Seconds later they were out on the pavement.
`Time for lunch.’ Mrs Willoughby commanded.

That evening Theresa recounted what had happened to her husband who convulsed laughing.
`I’m really not at all sure about this.’ Theresa complained. `They just forced me into it. You know I don’t like offending her. I’m going to look like some dreadful old battleaxe.’
`They say that you marry your mother,’ her husband replied.
`Tell me, how do you work around her?’ said Theresa
`Well, I’ve found that if you go along with what she says, then later raise some plausible reason why it can’t be done she usually backs down or forgets about it. Wait a few days and give her a good reason to back out.’

Theresa quickly thought of a reason but to give her M-i-L less time to respond waited until Monday afternoon before phoning.
`Good Afternoon, Mrs Willoughby, I’ve bad news. I can’t get a baby sitter. I would be in the hairdressers all tomorrow morning and you’ve a meeting after your hair appointment so you can’t look after the children. I’ll have to cancel, can you explain to Miss Deborah for me?’
`I see, my dear, there doesn’t seem a way around this. I’ll see what I can do.’

One hour later, the telephone in Theresa’s house rang.
`Ah, Theresa, Good news, I’ve found a nursery. We drive past it every time we go to town. Silly of me not to think of it before. Anyway, I’ve booked the children in for the morning. Your hair appointment is safe and I’ve contacted Miss Deborah to say you’ll definitely be coming.’
`Thank you, Mrs Willoughby that is most kind.’ Theresa politely replied while cursing inwardly, `I’ll see you tomorrow.’

Tomorrow dawned. When her husband kissed her goodbye he said
`I look forward to seeing my very own battleaxe tonight.’

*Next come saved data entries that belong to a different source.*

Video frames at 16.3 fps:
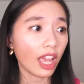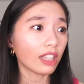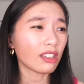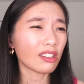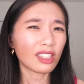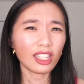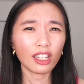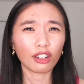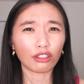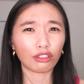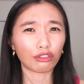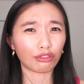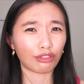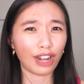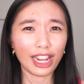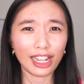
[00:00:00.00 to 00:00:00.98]
and you see it
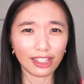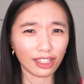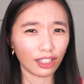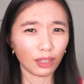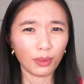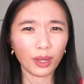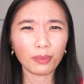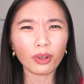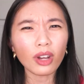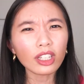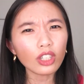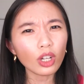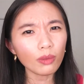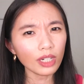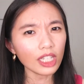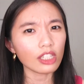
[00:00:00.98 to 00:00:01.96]
grates other people, and
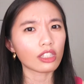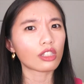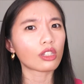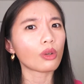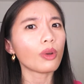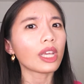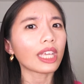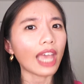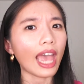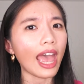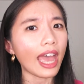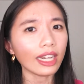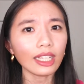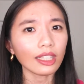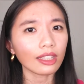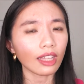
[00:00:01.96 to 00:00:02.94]
nobody's doing
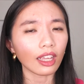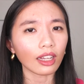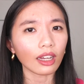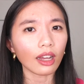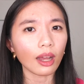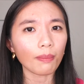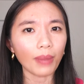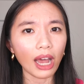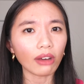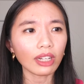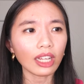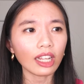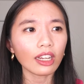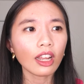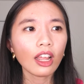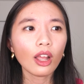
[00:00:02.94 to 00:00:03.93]
anything about it,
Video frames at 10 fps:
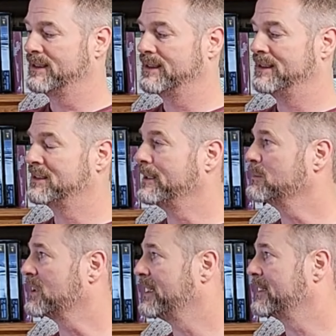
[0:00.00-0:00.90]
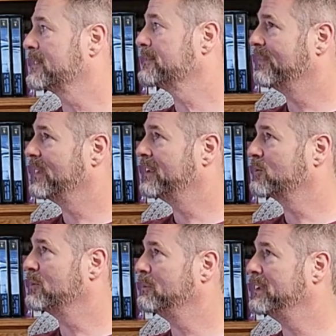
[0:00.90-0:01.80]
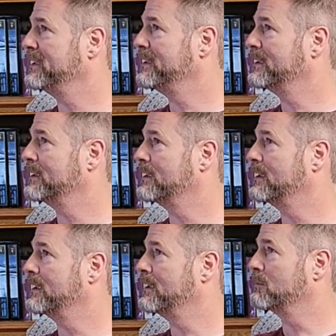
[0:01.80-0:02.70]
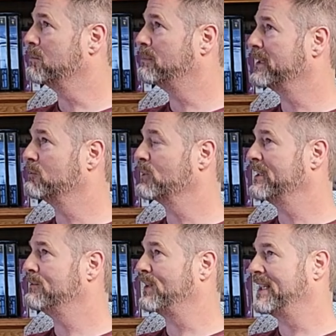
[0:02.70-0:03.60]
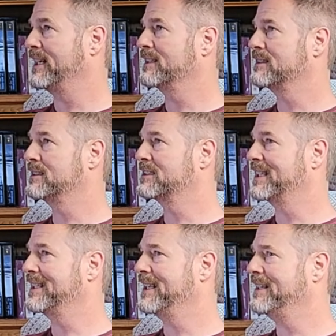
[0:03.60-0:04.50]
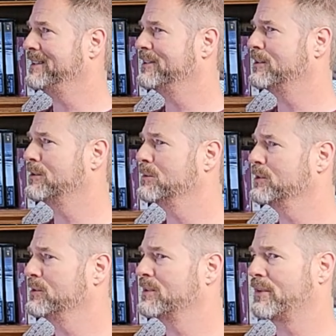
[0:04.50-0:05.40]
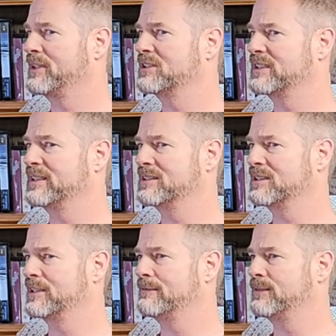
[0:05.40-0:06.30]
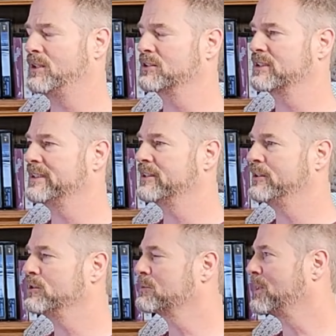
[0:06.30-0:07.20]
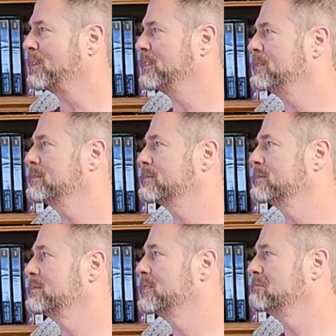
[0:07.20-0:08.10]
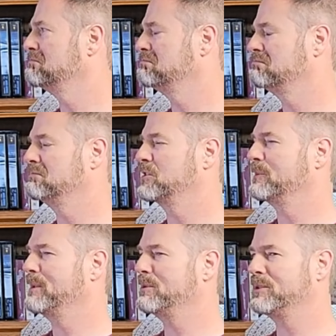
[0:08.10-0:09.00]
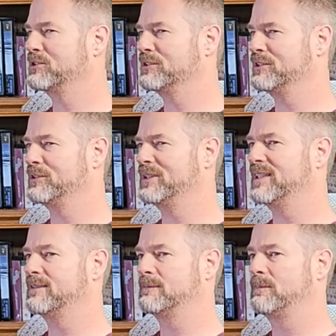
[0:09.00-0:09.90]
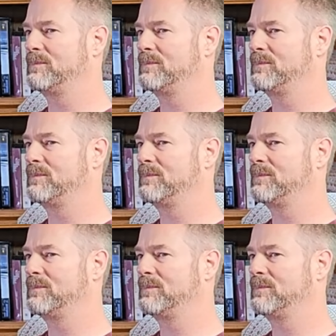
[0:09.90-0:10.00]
It seems like this would be a big red flag to say, hey, we're doing all these things that they falsely accused Paul of, so maybe we shouldn't do that.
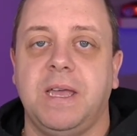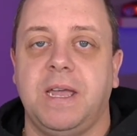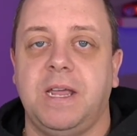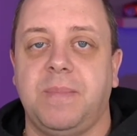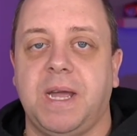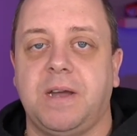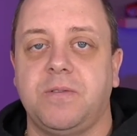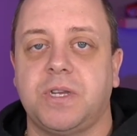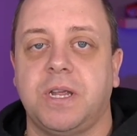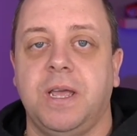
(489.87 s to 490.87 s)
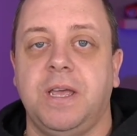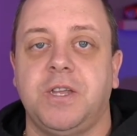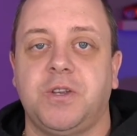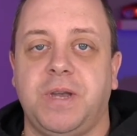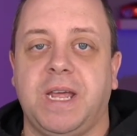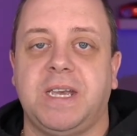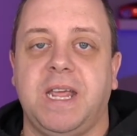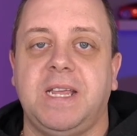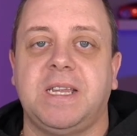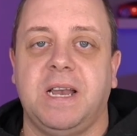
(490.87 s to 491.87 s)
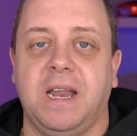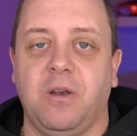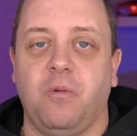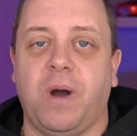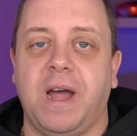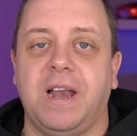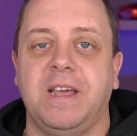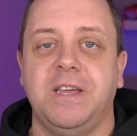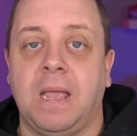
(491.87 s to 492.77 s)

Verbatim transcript: in my house. So that takes a little while.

An uneasy drive to her M-i-Ls
`Good Theresa lets go.’ Mrs Willoughby boomed.

They stopped off at the nursery dropped the children off and drove to town, parked the car and walked to the salon with its pink and pale blue sign. Theresa’s heart rate climbed and climbed. They were outside the salon and with her M-i-Ls hand on her backside they were in.